What you are asked to do: Give again the lines from the line with "[0:45.03-0:46.03]" to the last line of the records, exactly and in full. Do not carry over any pictures.

Collected data entries:
= = = =

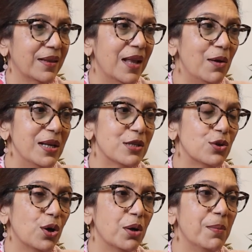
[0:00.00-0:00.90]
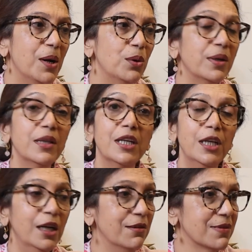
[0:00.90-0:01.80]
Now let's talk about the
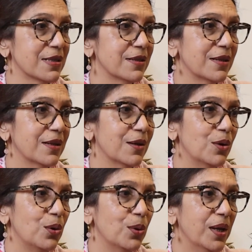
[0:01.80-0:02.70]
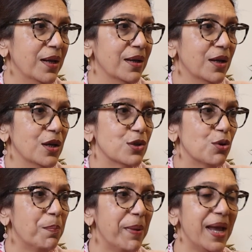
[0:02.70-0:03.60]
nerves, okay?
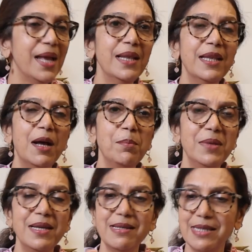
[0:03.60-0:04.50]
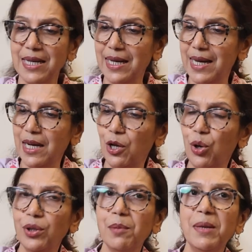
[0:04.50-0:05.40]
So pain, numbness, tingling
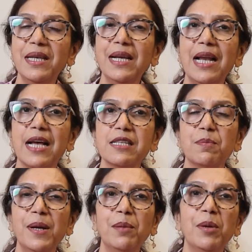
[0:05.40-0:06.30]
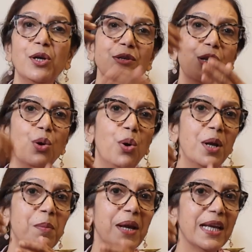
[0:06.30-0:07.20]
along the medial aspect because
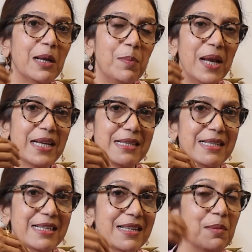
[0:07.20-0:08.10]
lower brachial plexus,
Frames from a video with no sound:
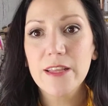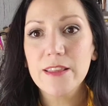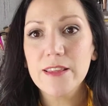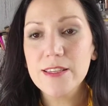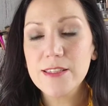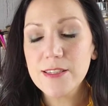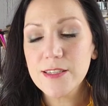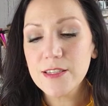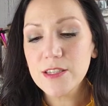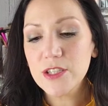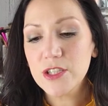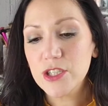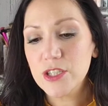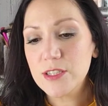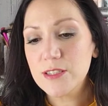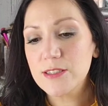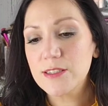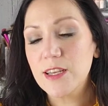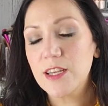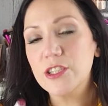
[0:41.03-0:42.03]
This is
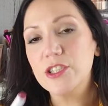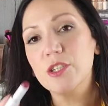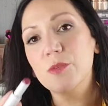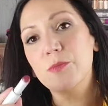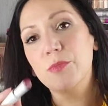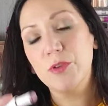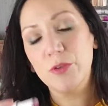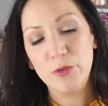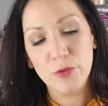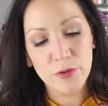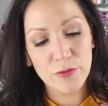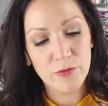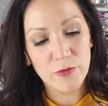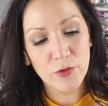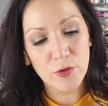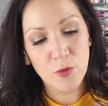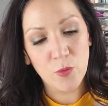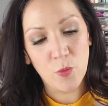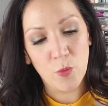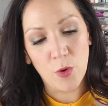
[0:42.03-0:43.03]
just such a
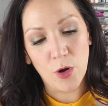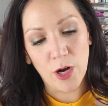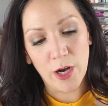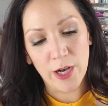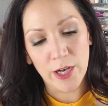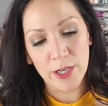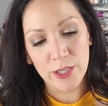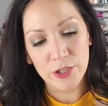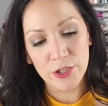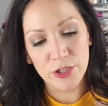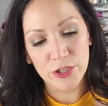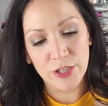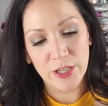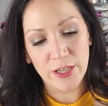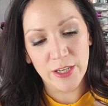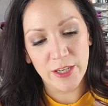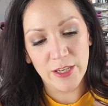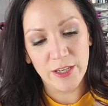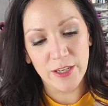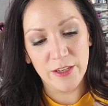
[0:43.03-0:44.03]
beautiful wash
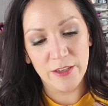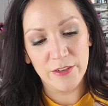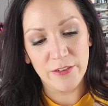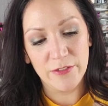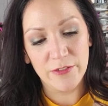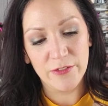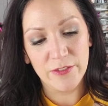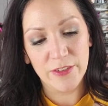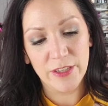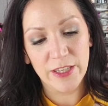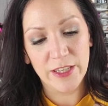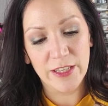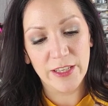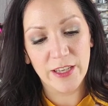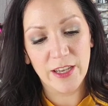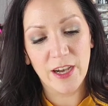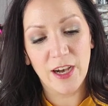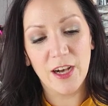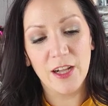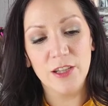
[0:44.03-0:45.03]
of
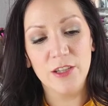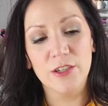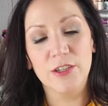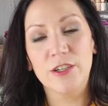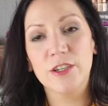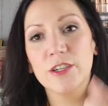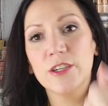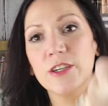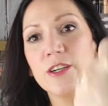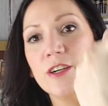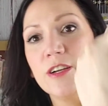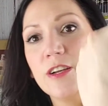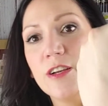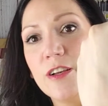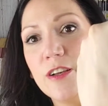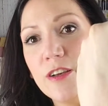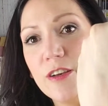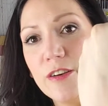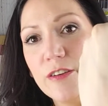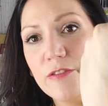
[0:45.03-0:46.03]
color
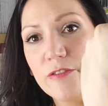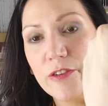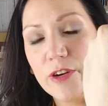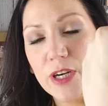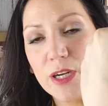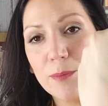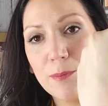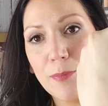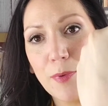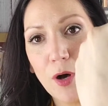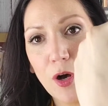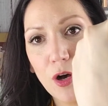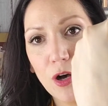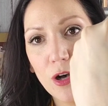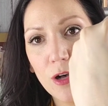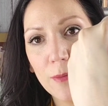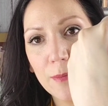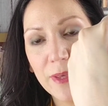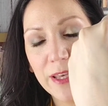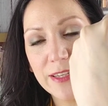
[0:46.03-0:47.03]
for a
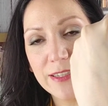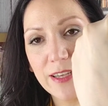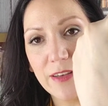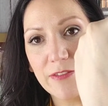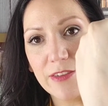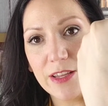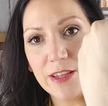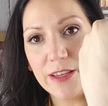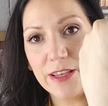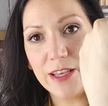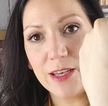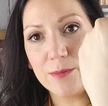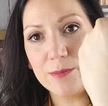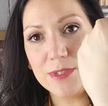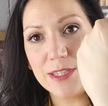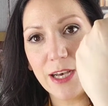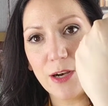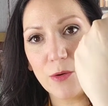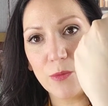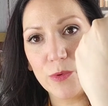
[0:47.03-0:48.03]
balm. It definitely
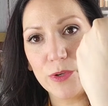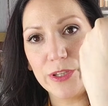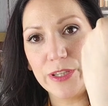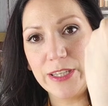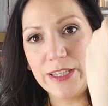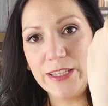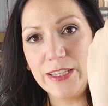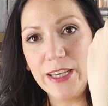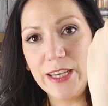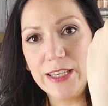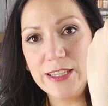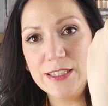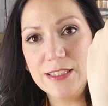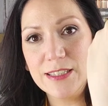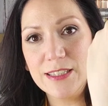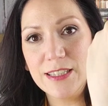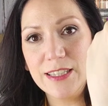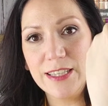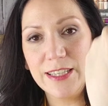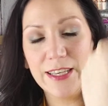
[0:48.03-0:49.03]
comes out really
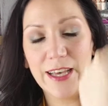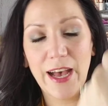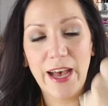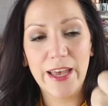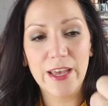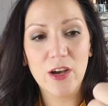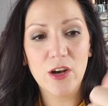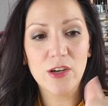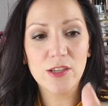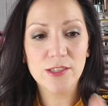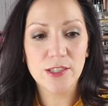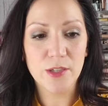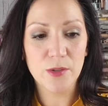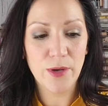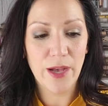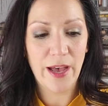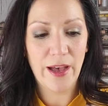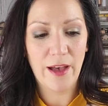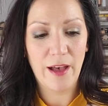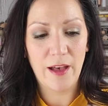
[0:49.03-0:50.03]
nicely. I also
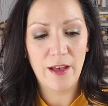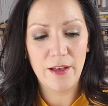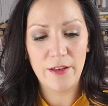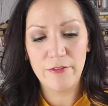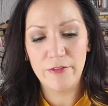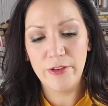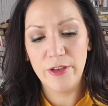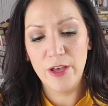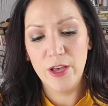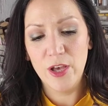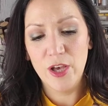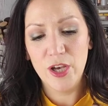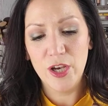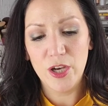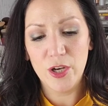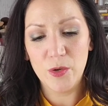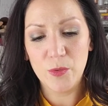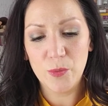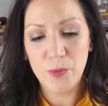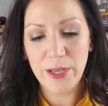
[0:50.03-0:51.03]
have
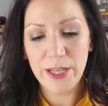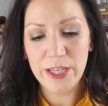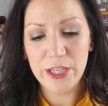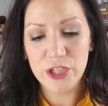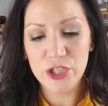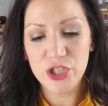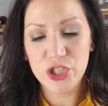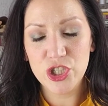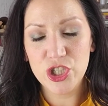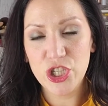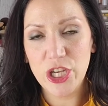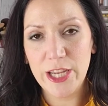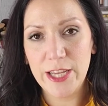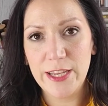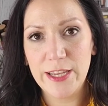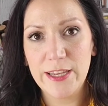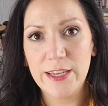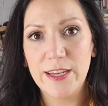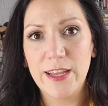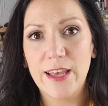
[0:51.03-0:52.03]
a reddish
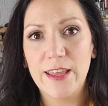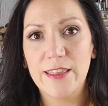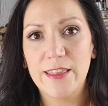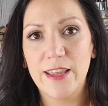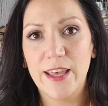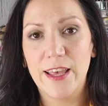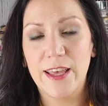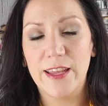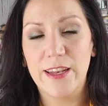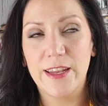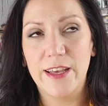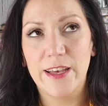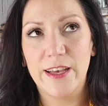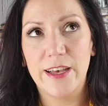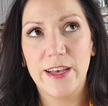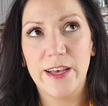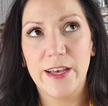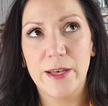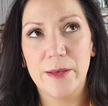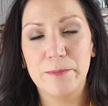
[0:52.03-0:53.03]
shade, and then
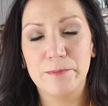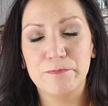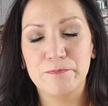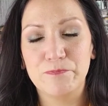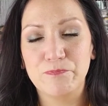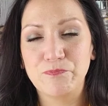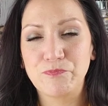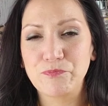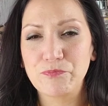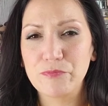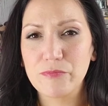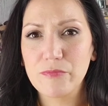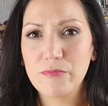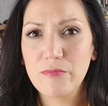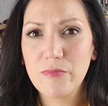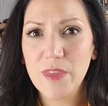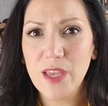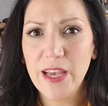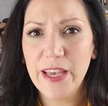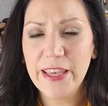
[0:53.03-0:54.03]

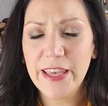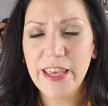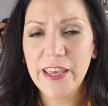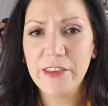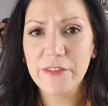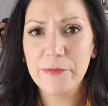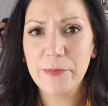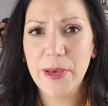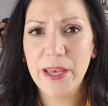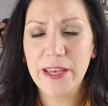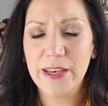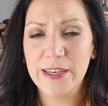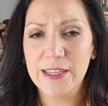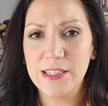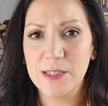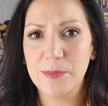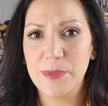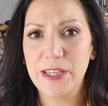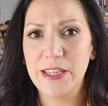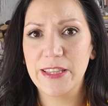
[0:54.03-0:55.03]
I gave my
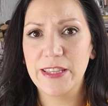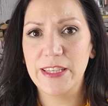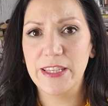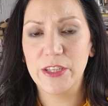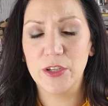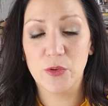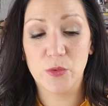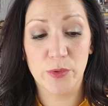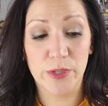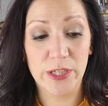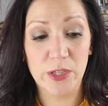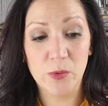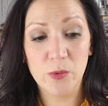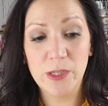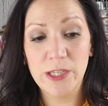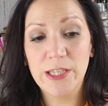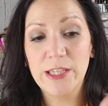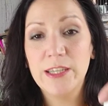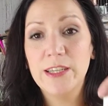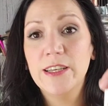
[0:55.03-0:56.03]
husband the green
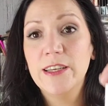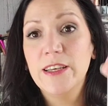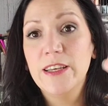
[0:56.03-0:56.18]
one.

= = = =

Response area:
[0:45.03-0:46.03]
color
[0:46.03-0:47.03]
for a
[0:47.03-0:48.03]
balm. It definitely
[0:48.03-0:49.03]
comes out really
[0:49.03-0:50.03]
nicely. I also
[0:50.03-0:51.03]
have
[0:51.03-0:52.03]
a reddish
[0:52.03-0:53.03]
shade, and then
[0:53.03-0:54.03]

[0:54.03-0:55.03]
I gave my
[0:55.03-0:56.03]
husband the green
[0:56.03-0:56.18]
one.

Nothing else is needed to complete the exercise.